Instructions to follow:
Exclude the pictures. Transcribe, exactly as written, the lines from the one with "[00:00:06.30 to 00:00:07.20]" through the end of the entries below.

Top of Data records

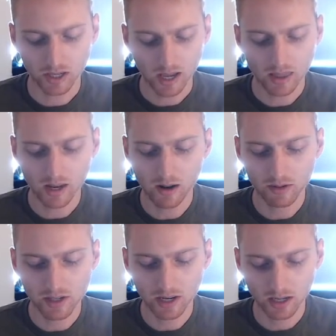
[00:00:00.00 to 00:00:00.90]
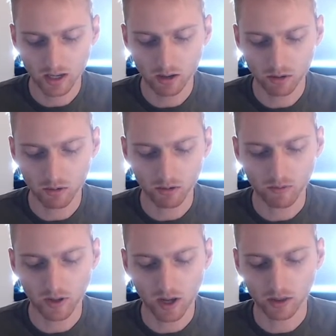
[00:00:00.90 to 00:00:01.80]
And then obviously I can go through and
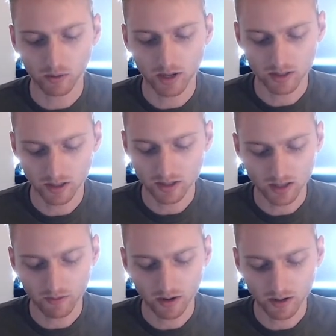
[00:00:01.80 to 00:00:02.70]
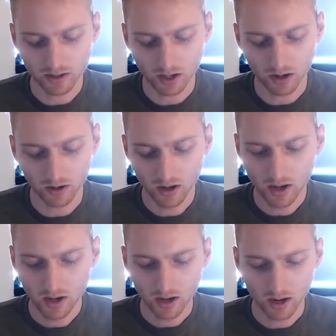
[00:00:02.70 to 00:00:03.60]
fill out the rest of the stuff here. So
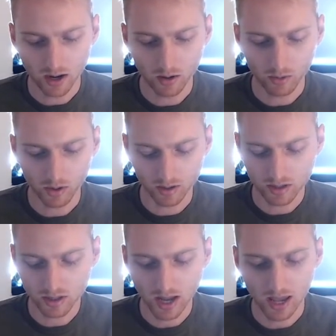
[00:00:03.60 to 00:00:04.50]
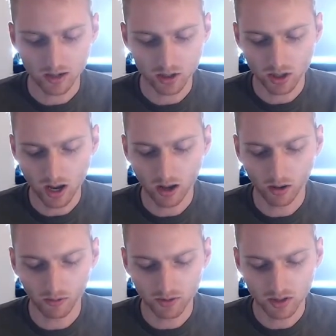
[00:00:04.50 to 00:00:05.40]
there's 10
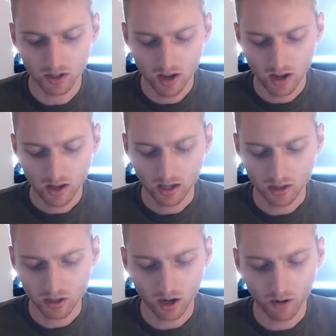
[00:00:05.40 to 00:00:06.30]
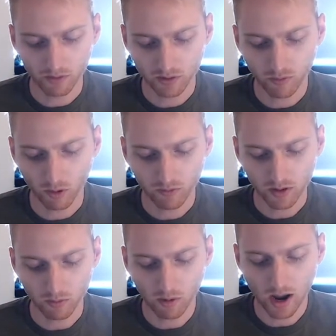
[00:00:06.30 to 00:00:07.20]
shelves. Each shelf is 4 feet
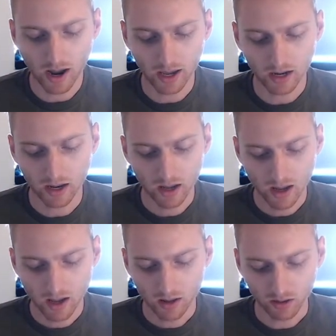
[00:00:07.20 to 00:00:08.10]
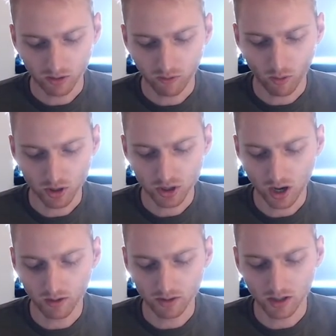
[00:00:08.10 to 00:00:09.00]
wide. There's 4
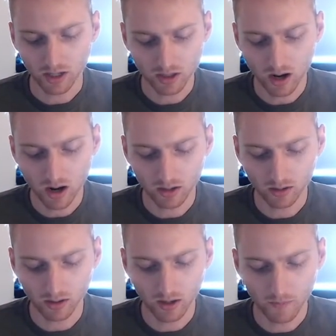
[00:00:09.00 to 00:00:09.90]
shelves on each gondola.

Bottom of Data records

Your solution:
[00:00:06.30 to 00:00:07.20]
shelves. Each shelf is 4 feet
[00:00:07.20 to 00:00:08.10]
[00:00:08.10 to 00:00:09.00]
wide. There's 4
[00:00:09.00 to 00:00:09.90]
shelves on each gondola.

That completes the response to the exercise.